## GIVEN DATA
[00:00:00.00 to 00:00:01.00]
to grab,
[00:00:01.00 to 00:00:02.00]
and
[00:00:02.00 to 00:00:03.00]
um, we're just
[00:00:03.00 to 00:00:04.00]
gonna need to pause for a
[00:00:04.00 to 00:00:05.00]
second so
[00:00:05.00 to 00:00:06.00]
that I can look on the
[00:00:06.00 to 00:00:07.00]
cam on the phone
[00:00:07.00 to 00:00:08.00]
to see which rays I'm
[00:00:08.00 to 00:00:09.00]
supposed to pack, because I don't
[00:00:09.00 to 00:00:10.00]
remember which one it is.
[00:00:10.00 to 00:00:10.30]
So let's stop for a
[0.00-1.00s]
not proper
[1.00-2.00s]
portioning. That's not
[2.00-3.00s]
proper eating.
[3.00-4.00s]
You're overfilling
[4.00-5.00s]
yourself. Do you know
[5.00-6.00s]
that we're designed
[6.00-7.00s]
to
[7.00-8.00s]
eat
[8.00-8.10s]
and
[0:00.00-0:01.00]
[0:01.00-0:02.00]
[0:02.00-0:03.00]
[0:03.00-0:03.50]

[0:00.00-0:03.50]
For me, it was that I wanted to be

## TASK TO COMPLETE
Write the whole of the material out again, exactly.

## RESULT BELOW
[00:00:00.00 to 00:00:01.00]
to grab,
[00:00:01.00 to 00:00:02.00]
and
[00:00:02.00 to 00:00:03.00]
um, we're just
[00:00:03.00 to 00:00:04.00]
gonna need to pause for a
[00:00:04.00 to 00:00:05.00]
second so
[00:00:05.00 to 00:00:06.00]
that I can look on the
[00:00:06.00 to 00:00:07.00]
cam on the phone
[00:00:07.00 to 00:00:08.00]
to see which rays I'm
[00:00:08.00 to 00:00:09.00]
supposed to pack, because I don't
[00:00:09.00 to 00:00:10.00]
remember which one it is.
[00:00:10.00 to 00:00:10.30]
So let's stop for a
[0.00-1.00s]
not proper
[1.00-2.00s]
portioning. That's not
[2.00-3.00s]
proper eating.
[3.00-4.00s]
You're overfilling
[4.00-5.00s]
yourself. Do you know
[5.00-6.00s]
that we're designed
[6.00-7.00s]
to
[7.00-8.00s]
eat
[8.00-8.10s]
and
[0:00.00-0:01.00]
[0:01.00-0:02.00]
[0:02.00-0:03.00]
[0:03.00-0:03.50]

[0:00.00-0:03.50]
For me, it was that I wanted to be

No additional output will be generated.